High Availability and Failure Domains

This page describes a practical active/backup model for LibreQoS.

Scope and Assumptions

  • This page covers LibreQoS high availability as an active/backup design.

  • Failover should be controlled by dynamic routing (for example OSPF or BGP).

  • Hardware and router vendors are intentionally not prescribed.

  • Insight-specific high availability guidance is out of scope for this page.

Active/Backup HA Model

One path is active (preferred), and one path is backup (standby). Routing policy controls path selection and failover.

        stateDiagram-v2
    [*] --> PrimaryActive
    PrimaryActive: Primary path preferred (cost 1)
    PrimaryActive --> FailoverConverging: Primary failure detected
    FailoverConverging --> BackupActive: Routing converged to backup (cost 100)
    BackupActive --> RecoveryValidation: Primary repaired
    RecoveryValidation --> PrimaryActive: Preference restored and stable
    

OSPF Example (Primary Cost 1, Backup Cost 100)

Use OSPF interface cost to prefer the active path.

  • Primary LibreQoS path: ip ospf cost 1

  • Backup LibreQoS path: ip ospf cost 100

Conceptual result:

  • Normal state: traffic uses the primary path because cost 1 is lower than 100.

  • Failure state: if the primary path/router goes down, OSPF converges and traffic uses the backup path.

  • Recovery state: after the primary is healthy again, traffic returns to primary based on lower cost.

Example policy intent:

  1. Keep both paths up and routable at all times.
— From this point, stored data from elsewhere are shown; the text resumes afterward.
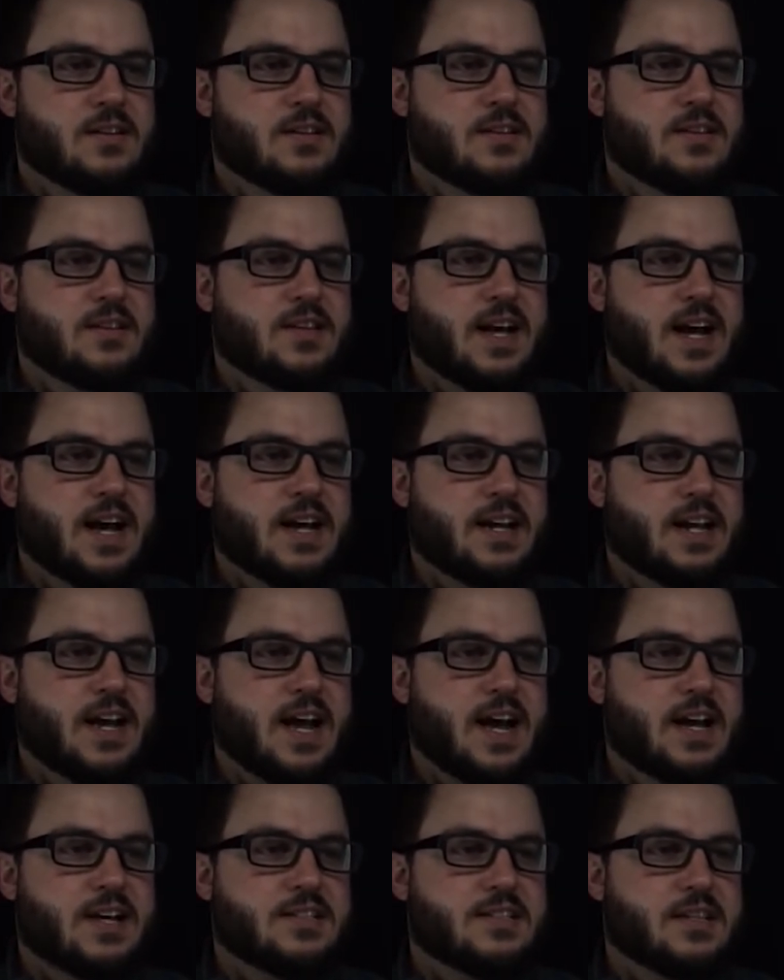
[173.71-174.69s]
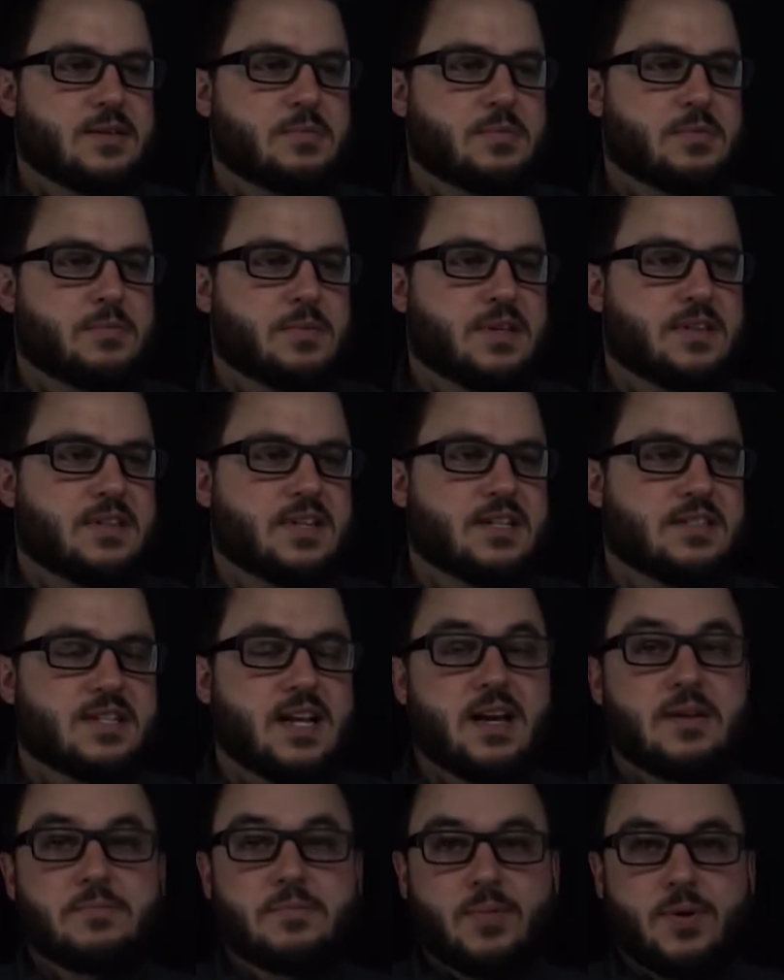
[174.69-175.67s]
that has a Prometheus
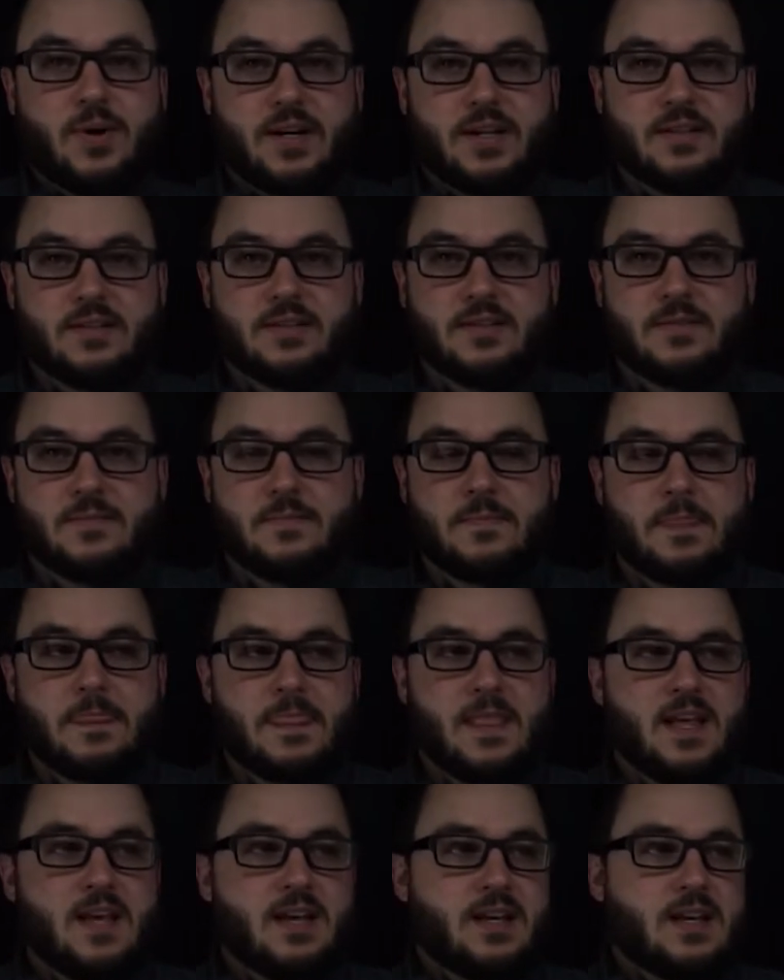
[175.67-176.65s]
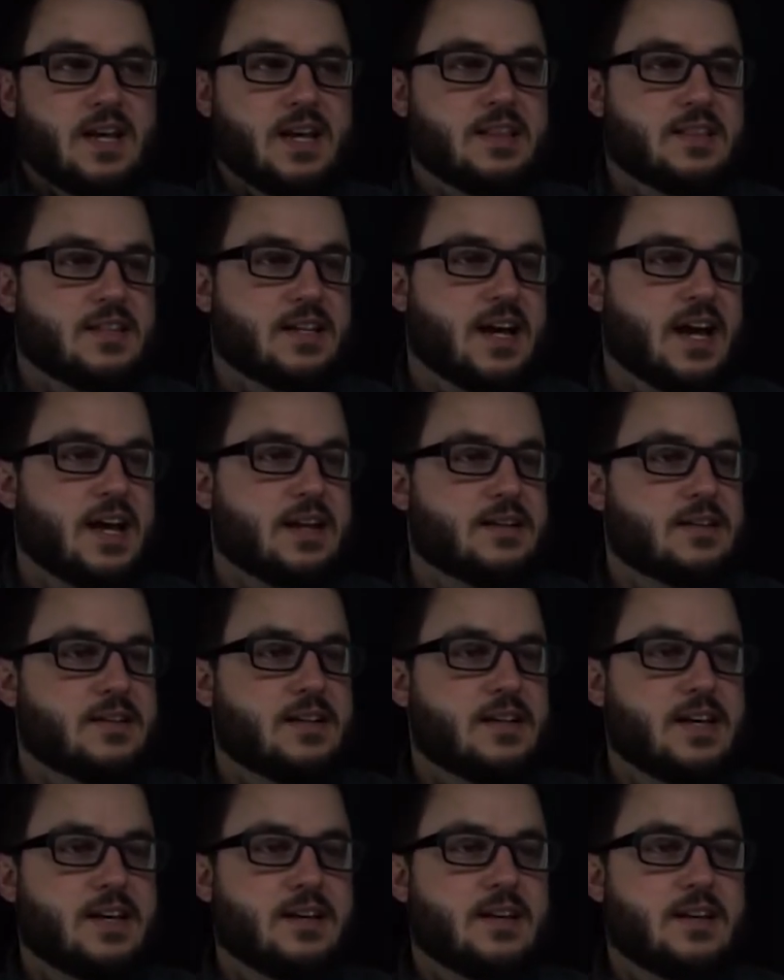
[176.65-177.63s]
endpoint, and that
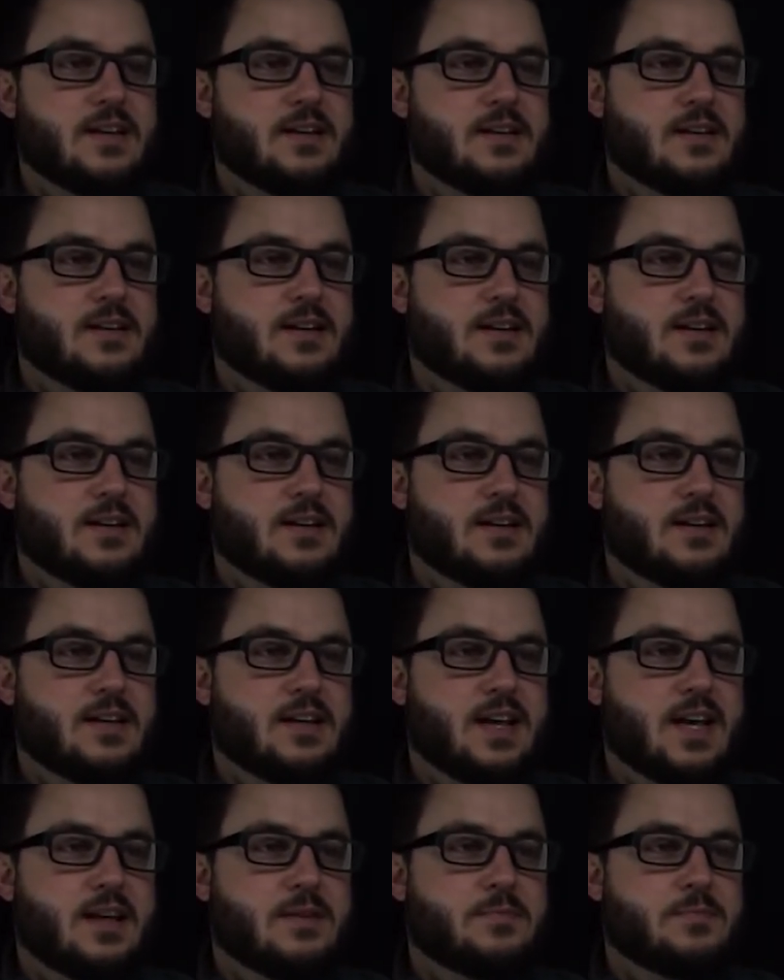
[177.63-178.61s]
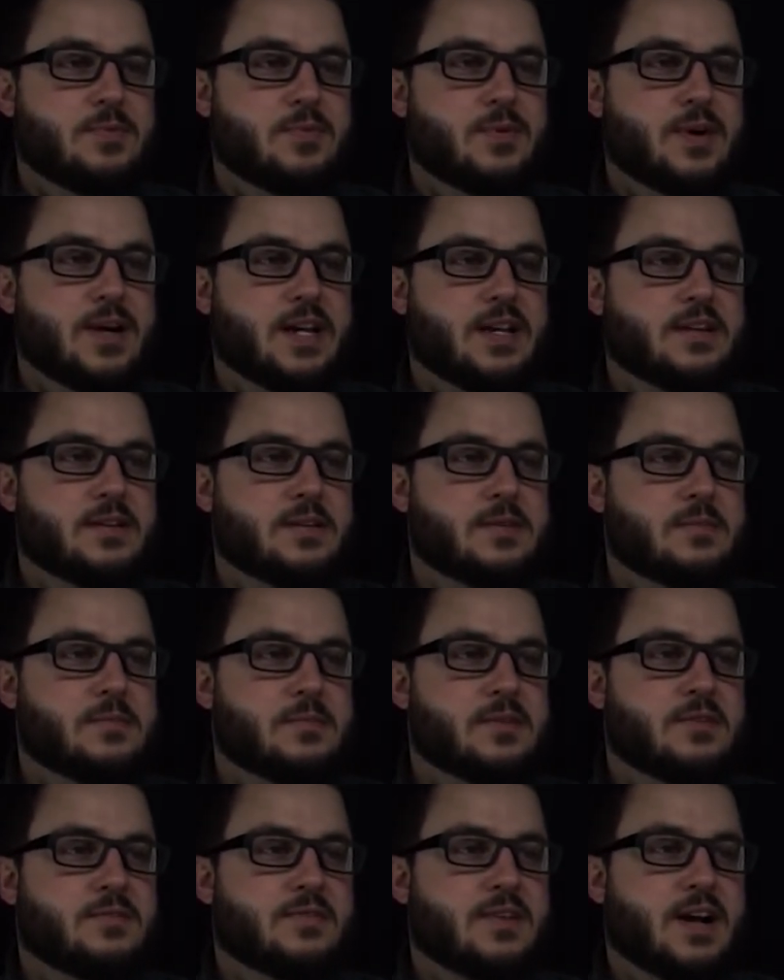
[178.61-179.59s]
endpoint
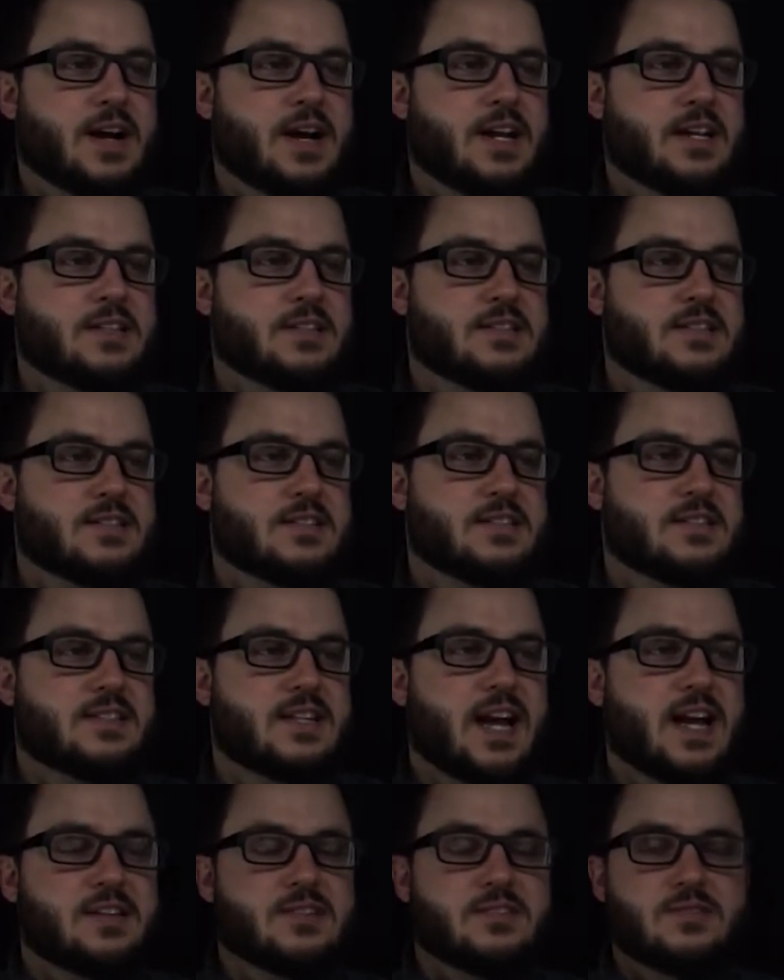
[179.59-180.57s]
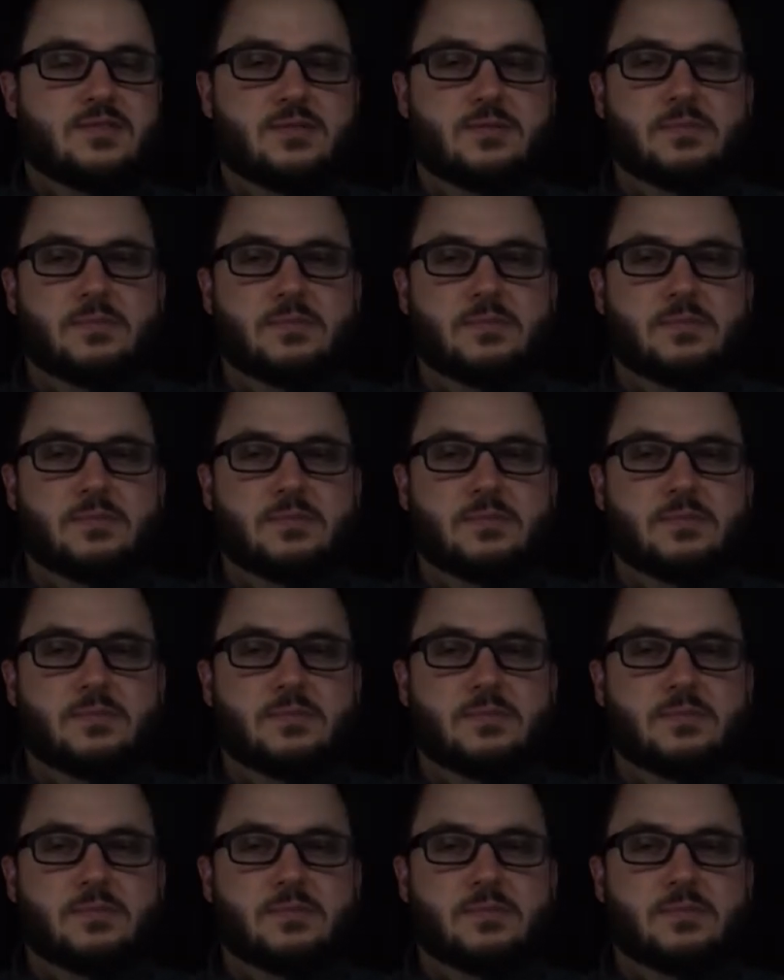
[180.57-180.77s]
provides stats to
  2. Ensure backup has enough capacity for expected peak load.

  3. Test failover and failback during maintenance windows.

BGP Equivalent (If You Use BGP Instead of OSPF)
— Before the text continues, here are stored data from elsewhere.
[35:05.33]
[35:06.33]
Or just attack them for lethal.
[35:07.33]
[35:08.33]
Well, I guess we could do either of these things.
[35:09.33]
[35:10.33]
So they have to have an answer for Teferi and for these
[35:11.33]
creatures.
If you run BGP, use standard preference controls to make one path primary and one backup (for example local preference, MED, or AS path prepending based on your design). Keep policy deterministic and documented.

Recovery and Failback (Conceptual Runbook)

  1. Confirm whether failover occurred (routing table/path checks).

  2. Verify customer traffic is flowing on backup path.

  3. Repair the failed primary path.

  4. Validate primary path health.

  5. Return route preference to normal (primary preferred).

  6. Verify traffic has returned to primary and performance is stable.

Planned Maintenance (Conceptual Procedure)

  1. Announce window and success criteria.

  2. Confirm backup path health and capacity.

  3. Shift traffic to backup using routing policy.

  4. Perform maintenance on former active path.

  5. Validate repaired path.

  6. Optionally return traffic to normal active state.

  7. Close window with post-change validation notes.

HA Readiness Checklist

  • Dynamic routing is deployed and documented.

  • Active/backup preferences are explicit and tested.

  • Monitoring and alerting cover both paths and key dependencies.

  • On-call runbook includes failover and failback steps.

  • Regular drill cadence exists (for example quarterly failover tests).

  • Capacity on backup path is validated for realistic peak load.

Known Limits

  • High availability depends on surrounding network design quality.

  • Dynamic routing convergence is not zero-time.

  • Misconfigured policy can cause asymmetric or unstable failover behavior.

  • HA does not replace backups or operational discipline.